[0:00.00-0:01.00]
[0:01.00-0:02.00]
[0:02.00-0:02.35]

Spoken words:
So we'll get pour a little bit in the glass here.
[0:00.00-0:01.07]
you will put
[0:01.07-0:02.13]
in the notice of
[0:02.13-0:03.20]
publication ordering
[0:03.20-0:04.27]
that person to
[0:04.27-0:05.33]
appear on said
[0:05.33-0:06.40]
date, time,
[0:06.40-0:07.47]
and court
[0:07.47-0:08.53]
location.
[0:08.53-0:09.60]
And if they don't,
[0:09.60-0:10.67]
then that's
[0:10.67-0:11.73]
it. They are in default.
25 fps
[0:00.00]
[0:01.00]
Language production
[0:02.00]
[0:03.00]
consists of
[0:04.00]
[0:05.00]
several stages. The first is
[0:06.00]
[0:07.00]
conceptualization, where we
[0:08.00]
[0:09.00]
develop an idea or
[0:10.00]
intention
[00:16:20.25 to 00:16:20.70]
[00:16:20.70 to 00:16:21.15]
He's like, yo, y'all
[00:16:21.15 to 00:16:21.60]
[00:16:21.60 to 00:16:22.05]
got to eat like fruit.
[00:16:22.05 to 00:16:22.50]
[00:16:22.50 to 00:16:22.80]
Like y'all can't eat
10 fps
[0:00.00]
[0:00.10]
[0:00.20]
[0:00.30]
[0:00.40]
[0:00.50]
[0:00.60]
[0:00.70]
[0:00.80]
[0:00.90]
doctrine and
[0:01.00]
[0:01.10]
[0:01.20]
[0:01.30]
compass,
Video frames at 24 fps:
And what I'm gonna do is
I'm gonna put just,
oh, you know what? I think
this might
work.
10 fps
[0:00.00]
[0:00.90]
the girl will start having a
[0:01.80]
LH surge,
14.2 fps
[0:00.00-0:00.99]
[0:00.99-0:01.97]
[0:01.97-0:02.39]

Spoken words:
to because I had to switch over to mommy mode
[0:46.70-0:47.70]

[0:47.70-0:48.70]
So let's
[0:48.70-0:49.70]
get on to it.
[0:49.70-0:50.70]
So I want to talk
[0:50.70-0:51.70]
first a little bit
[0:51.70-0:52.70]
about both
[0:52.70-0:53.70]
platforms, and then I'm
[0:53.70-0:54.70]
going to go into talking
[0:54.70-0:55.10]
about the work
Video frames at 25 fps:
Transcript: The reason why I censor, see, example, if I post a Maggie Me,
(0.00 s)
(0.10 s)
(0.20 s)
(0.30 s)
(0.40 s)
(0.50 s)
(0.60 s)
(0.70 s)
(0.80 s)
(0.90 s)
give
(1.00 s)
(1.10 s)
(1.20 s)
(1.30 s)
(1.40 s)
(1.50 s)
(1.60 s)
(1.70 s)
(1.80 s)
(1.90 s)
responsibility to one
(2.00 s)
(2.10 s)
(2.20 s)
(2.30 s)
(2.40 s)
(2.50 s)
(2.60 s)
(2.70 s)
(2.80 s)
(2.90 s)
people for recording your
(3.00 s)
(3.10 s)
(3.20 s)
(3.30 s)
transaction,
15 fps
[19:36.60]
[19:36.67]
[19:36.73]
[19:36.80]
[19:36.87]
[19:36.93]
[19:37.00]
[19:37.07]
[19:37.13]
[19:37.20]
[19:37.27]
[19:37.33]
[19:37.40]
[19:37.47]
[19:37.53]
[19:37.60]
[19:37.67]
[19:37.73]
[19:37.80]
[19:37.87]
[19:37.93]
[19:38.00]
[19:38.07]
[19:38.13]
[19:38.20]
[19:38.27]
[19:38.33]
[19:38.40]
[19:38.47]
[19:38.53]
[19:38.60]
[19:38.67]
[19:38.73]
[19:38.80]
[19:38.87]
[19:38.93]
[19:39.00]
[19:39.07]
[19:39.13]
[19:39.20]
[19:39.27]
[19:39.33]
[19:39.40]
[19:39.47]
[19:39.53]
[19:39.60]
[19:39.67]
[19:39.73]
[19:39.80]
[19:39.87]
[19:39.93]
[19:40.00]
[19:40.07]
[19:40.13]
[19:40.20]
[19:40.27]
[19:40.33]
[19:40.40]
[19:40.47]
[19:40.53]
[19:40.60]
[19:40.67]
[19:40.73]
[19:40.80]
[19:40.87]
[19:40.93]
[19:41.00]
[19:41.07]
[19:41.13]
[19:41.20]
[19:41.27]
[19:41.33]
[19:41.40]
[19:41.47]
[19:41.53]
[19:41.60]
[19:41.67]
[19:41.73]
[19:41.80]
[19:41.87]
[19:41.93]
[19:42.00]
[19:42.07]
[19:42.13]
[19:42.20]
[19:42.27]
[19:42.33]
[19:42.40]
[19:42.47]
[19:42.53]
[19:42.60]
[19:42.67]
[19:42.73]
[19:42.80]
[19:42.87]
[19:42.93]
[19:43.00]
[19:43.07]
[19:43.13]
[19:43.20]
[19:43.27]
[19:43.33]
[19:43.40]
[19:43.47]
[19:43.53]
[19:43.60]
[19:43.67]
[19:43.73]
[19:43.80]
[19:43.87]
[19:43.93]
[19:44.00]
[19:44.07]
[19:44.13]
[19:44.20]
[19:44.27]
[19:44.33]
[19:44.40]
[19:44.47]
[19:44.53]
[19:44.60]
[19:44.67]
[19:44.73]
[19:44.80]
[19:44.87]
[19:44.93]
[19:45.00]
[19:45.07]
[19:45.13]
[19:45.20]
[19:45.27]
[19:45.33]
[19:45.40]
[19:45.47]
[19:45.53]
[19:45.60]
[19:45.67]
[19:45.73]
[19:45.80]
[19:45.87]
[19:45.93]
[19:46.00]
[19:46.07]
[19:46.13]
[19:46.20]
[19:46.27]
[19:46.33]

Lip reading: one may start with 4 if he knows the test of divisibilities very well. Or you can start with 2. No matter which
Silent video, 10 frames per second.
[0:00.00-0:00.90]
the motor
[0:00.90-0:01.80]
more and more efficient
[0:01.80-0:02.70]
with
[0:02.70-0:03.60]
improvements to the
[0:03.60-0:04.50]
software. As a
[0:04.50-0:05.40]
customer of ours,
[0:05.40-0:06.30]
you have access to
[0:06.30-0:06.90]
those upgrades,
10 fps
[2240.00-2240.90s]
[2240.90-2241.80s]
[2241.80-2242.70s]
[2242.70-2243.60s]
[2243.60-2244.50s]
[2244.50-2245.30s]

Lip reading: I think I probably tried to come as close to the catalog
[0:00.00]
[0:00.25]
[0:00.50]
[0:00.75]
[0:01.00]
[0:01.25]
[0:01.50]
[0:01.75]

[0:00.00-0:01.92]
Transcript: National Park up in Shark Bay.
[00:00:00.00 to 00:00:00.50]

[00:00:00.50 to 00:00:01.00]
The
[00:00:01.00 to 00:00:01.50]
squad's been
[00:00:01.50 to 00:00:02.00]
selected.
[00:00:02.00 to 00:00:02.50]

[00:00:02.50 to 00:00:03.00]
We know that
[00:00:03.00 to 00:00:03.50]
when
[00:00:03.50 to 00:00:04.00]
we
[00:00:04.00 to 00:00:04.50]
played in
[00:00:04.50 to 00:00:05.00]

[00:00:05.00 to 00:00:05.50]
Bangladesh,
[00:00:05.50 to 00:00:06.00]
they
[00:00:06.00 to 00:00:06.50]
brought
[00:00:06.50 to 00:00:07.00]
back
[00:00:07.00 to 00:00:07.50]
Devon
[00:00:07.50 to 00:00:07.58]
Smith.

════════════════

YOUR OBJECTIVE: Please copy the data in full, character for character.

ANSWER TO THE EXERCISE:
[0:00.00-0:01.00]
[0:01.00-0:02.00]
[0:02.00-0:02.35]

Spoken words:
So we'll get pour a little bit in the glass here.
[0:00.00-0:01.07]
you will put
[0:01.07-0:02.13]
in the notice of
[0:02.13-0:03.20]
publication ordering
[0:03.20-0:04.27]
that person to
[0:04.27-0:05.33]
appear on said
[0:05.33-0:06.40]
date, time,
[0:06.40-0:07.47]
and court
[0:07.47-0:08.53]
location.
[0:08.53-0:09.60]
And if they don't,
[0:09.60-0:10.67]
then that's
[0:10.67-0:11.73]
it. They are in default.
25 fps
[0:00.00]
[0:01.00]
Language production
[0:02.00]
[0:03.00]
consists of
[0:04.00]
[0:05.00]
several stages. The first is
[0:06.00]
[0:07.00]
conceptualization, where we
[0:08.00]
[0:09.00]
develop an idea or
[0:10.00]
intention
[00:16:20.25 to 00:16:20.70]
[00:16:20.70 to 00:16:21.15]
He's like, yo, y'all
[00:16:21.15 to 00:16:21.60]
[00:16:21.60 to 00:16:22.05]
got to eat like fruit.
[00:16:22.05 to 00:16:22.50]
[00:16:22.50 to 00:16:22.80]
Like y'all can't eat
10 fps
[0:00.00]
[0:00.10]
[0:00.20]
[0:00.30]
[0:00.40]
[0:00.50]
[0:00.60]
[0:00.70]
[0:00.80]
[0:00.90]
doctrine and
[0:01.00]
[0:01.10]
[0:01.20]
[0:01.30]
compass,
Video frames at 24 fps:
And what I'm gonna do is
I'm gonna put just,
oh, you know what? I think
this might
work.
10 fps
[0:00.00]
[0:00.90]
the girl will start having a
[0:01.80]
LH surge,
14.2 fps
[0:00.00-0:00.99]
[0:00.99-0:01.97]
[0:01.97-0:02.39]

Spoken words:
to because I had to switch over to mommy mode
[0:46.70-0:47.70]

[0:47.70-0:48.70]
So let's
[0:48.70-0:49.70]
get on to it.
[0:49.70-0:50.70]
So I want to talk
[0:50.70-0:51.70]
first a little bit
[0:51.70-0:52.70]
about both
[0:52.70-0:53.70]
platforms, and then I'm
[0:53.70-0:54.70]
going to go into talking
[0:54.70-0:55.10]
about the work
Video frames at 25 fps:
Transcript: The reason why I censor, see, example, if I post a Maggie Me,
(0.00 s)
(0.10 s)
(0.20 s)
(0.30 s)
(0.40 s)
(0.50 s)
(0.60 s)
(0.70 s)
(0.80 s)
(0.90 s)
give
(1.00 s)
(1.10 s)
(1.20 s)
(1.30 s)
(1.40 s)
(1.50 s)
(1.60 s)
(1.70 s)
(1.80 s)
(1.90 s)
responsibility to one
(2.00 s)
(2.10 s)
(2.20 s)
(2.30 s)
(2.40 s)
(2.50 s)
(2.60 s)
(2.70 s)
(2.80 s)
(2.90 s)
people for recording your
(3.00 s)
(3.10 s)
(3.20 s)
(3.30 s)
transaction,
15 fps
[19:36.60]
[19:36.67]
[19:36.73]
[19:36.80]
[19:36.87]
[19:36.93]
[19:37.00]
[19:37.07]
[19:37.13]
[19:37.20]
[19:37.27]
[19:37.33]
[19:37.40]
[19:37.47]
[19:37.53]
[19:37.60]
[19:37.67]
[19:37.73]
[19:37.80]
[19:37.87]
[19:37.93]
[19:38.00]
[19:38.07]
[19:38.13]
[19:38.20]
[19:38.27]
[19:38.33]
[19:38.40]
[19:38.47]
[19:38.53]
[19:38.60]
[19:38.67]
[19:38.73]
[19:38.80]
[19:38.87]
[19:38.93]
[19:39.00]
[19:39.07]
[19:39.13]
[19:39.20]
[19:39.27]
[19:39.33]
[19:39.40]
[19:39.47]
[19:39.53]
[19:39.60]
[19:39.67]
[19:39.73]
[19:39.80]
[19:39.87]
[19:39.93]
[19:40.00]
[19:40.07]
[19:40.13]
[19:40.20]
[19:40.27]
[19:40.33]
[19:40.40]
[19:40.47]
[19:40.53]
[19:40.60]
[19:40.67]
[19:40.73]
[19:40.80]
[19:40.87]
[19:40.93]
[19:41.00]
[19:41.07]
[19:41.13]
[19:41.20]
[19:41.27]
[19:41.33]
[19:41.40]
[19:41.47]
[19:41.53]
[19:41.60]
[19:41.67]
[19:41.73]
[19:41.80]
[19:41.87]
[19:41.93]
[19:42.00]
[19:42.07]
[19:42.13]
[19:42.20]
[19:42.27]
[19:42.33]
[19:42.40]
[19:42.47]
[19:42.53]
[19:42.60]
[19:42.67]
[19:42.73]
[19:42.80]
[19:42.87]
[19:42.93]
[19:43.00]
[19:43.07]
[19:43.13]
[19:43.20]
[19:43.27]
[19:43.33]
[19:43.40]
[19:43.47]
[19:43.53]
[19:43.60]
[19:43.67]
[19:43.73]
[19:43.80]
[19:43.87]
[19:43.93]
[19:44.00]
[19:44.07]
[19:44.13]
[19:44.20]
[19:44.27]
[19:44.33]
[19:44.40]
[19:44.47]
[19:44.53]
[19:44.60]
[19:44.67]
[19:44.73]
[19:44.80]
[19:44.87]
[19:44.93]
[19:45.00]
[19:45.07]
[19:45.13]
[19:45.20]
[19:45.27]
[19:45.33]
[19:45.40]
[19:45.47]
[19:45.53]
[19:45.60]
[19:45.67]
[19:45.73]
[19:45.80]
[19:45.87]
[19:45.93]
[19:46.00]
[19:46.07]
[19:46.13]
[19:46.20]
[19:46.27]
[19:46.33]

Lip reading: one may start with 4 if he knows the test of divisibilities very well. Or you can start with 2. No matter which
Silent video, 10 frames per second.
[0:00.00-0:00.90]
the motor
[0:00.90-0:01.80]
more and more efficient
[0:01.80-0:02.70]
with
[0:02.70-0:03.60]
improvements to the
[0:03.60-0:04.50]
software. As a
[0:04.50-0:05.40]
customer of ours,
[0:05.40-0:06.30]
you have access to
[0:06.30-0:06.90]
those upgrades,
10 fps
[2240.00-2240.90s]
[2240.90-2241.80s]
[2241.80-2242.70s]
[2242.70-2243.60s]
[2243.60-2244.50s]
[2244.50-2245.30s]

Lip reading: I think I probably tried to come as close to the catalog
[0:00.00]
[0:00.25]
[0:00.50]
[0:00.75]
[0:01.00]
[0:01.25]
[0:01.50]
[0:01.75]

[0:00.00-0:01.92]
Transcript: National Park up in Shark Bay.
[00:00:00.00 to 00:00:00.50]

[00:00:00.50 to 00:00:01.00]
The
[00:00:01.00 to 00:00:01.50]
squad's been
[00:00:01.50 to 00:00:02.00]
selected.
[00:00:02.00 to 00:00:02.50]

[00:00:02.50 to 00:00:03.00]
We know that
[00:00:03.00 to 00:00:03.50]
when
[00:00:03.50 to 00:00:04.00]
we
[00:00:04.00 to 00:00:04.50]
played in
[00:00:04.50 to 00:00:05.00]

[00:00:05.00 to 00:00:05.50]
Bangladesh,
[00:00:05.50 to 00:00:06.00]
they
[00:00:06.00 to 00:00:06.50]
brought
[00:00:06.50 to 00:00:07.00]
back
[00:00:07.00 to 00:00:07.50]
Devon
[00:00:07.50 to 00:00:07.58]
Smith.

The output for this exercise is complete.